みんな往年の名優たちで、エリザベス・テイラー、ロック・ハドソン、キム・ノヴァクはともに、この作品がほぼ最後といっていい映画出演だった。
ほかにジェイソンに恋心を寄せるジェイソンの助手にジェラルディン・チャップリン(チャールズ・チャプリンの娘)。
かつてのハリウッドの名優たちが、イギリスの田舎町になぜか集合して一悶着起こすのが何となく楽しかった。
ただし、情けないのは邦題の「クリスタル殺人事件」。
原題は「The Mirror Crack'd」で、「なぬ?ミラー・クラックだと。これじゃ日本人にはわからん」と、クリスティにもひっかけて「クリスタル殺人事件」としたのかもしれないが、クリスタルとは水晶とか結晶の意味でまるで関係ない。
原題の「The Mirror Crack'd」は、原作であるアガサ・クリスティの小説「The Mirror Crack'd from Side to Side(鏡は横にひび割れて)」から取ったもので、作品の中ではこの「The Mirror Crack'd from Side to Side」が重要な意味を持っている。

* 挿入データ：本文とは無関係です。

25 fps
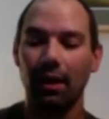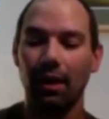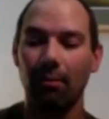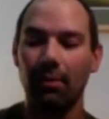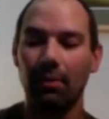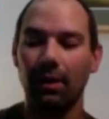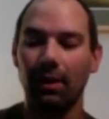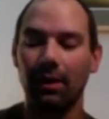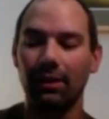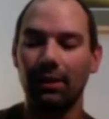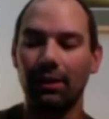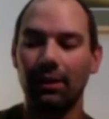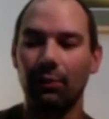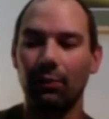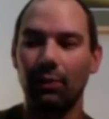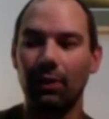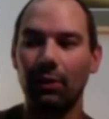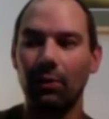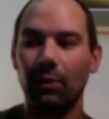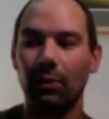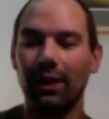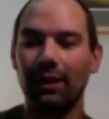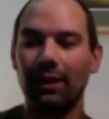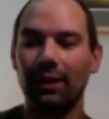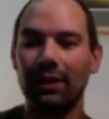But we
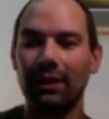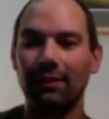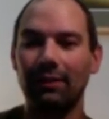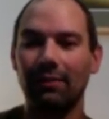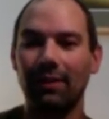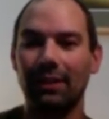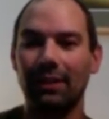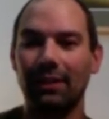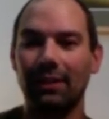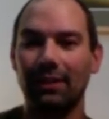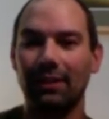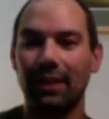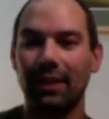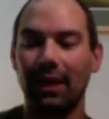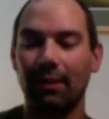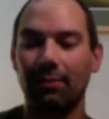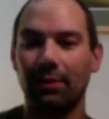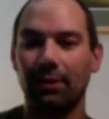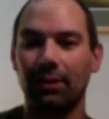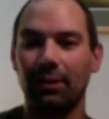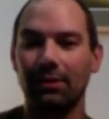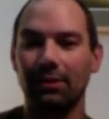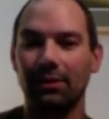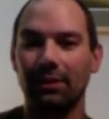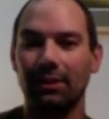want to leave that to that
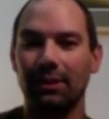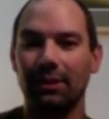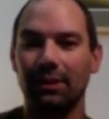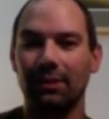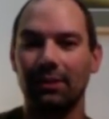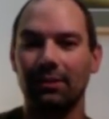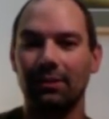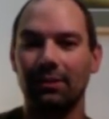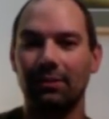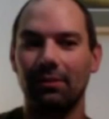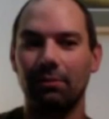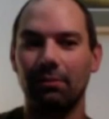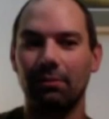person, because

どんなことかというと、大女優のマリーナが殺された被害者と話をしているとき、マリーナの凍りついたような表情が、まるで19世紀の詩人アルフレッド・テニスンの詩『シャーロット姫』の中の、鏡が横にひび割れたときのシャーロット姫とそっくりの表情をしていたというので、そこに不審を抱いたミス・マープルがナゾ解きをしていく。
「シャーロット姫」の詩の内容はというと、大意は次の通りだ。
シャーロット島の城に、外の世界を直接見たら死ぬという呪いをかけられた姫がただ独り住んでいて、姫は外の世界を鏡に映してしか見ることができなかった。

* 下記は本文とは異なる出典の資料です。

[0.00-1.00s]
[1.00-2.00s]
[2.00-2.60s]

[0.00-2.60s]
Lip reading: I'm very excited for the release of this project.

鏡に映るものを日がなタペストリーに織るだけの毎日を送る姫は、その鏡を通して、はるか彼方で恋人たちが連れ歩く姿を目にしたりすれば、絶望をいっそう深めるのだった。
ある日、シャーロット島の近くを円卓の騎士サー・ランスロットが通りかかる。
姫はその姿を鏡で見て、窓に走り寄って自分の目で見ようとするが、その途端、鏡は真横にひび割れてしまう。
姫は「ああ、呪いがくだったんだわ!」と叫んで、自分の死すべき運命を悟るも、さまよい出たまま小船に乗り、それでもサー・ランスロットを追っていく。
そして岸にたどりついたとき、姫はすでに息絶えていて、亡がらを目にしたサー・ランスロットはこうつぶやく。
「うるわしのシャーロット姫に、神の恵みと慈悲を」
この詩の背景には、19世紀のイギリスにおける道徳概念があり、禁を破って堕落した世界に飛び込んでしまってはいけないよ、女性は家の中にいてご主人のいう通りにしていればいいんだよ、というのがこの詩の教訓なのかもしれないが、それでも、たとえ呪いを受けてでも小船に乗って愛する人のあとを追わせたあたり、実はテニスンは、禁を破ってでも恋に生きようとしたっていいんだよ、と暗にいってるような感がしないでもない。
そんな原題の意味を知っていれば、また違った観点から映画が楽しめたかもしれない。
ほかにもうひとつ、マリーナが凍りついた表情になった理由の1つとして、彼女の視線の先の壁にかけられていたベッリーニの絵があげられていた。もちろん複製だが、聖母子の絵で、心穏やかな母がわが子を抱く姿が描かれていて、これもミス・マープルの推理をだいぶ刺激していた。
ただし、小説では「ジャコモ(=ヤコポ)・ベリーニの〈ほほえむマドンナ〉」となっているが、ベッリーニといえばヤコボの息子のジョヴァンニ・ベッリーニのほうが有名で、何枚もの聖母子を描いている。映画に登場してたのもジョヴァンニの聖母子だったという。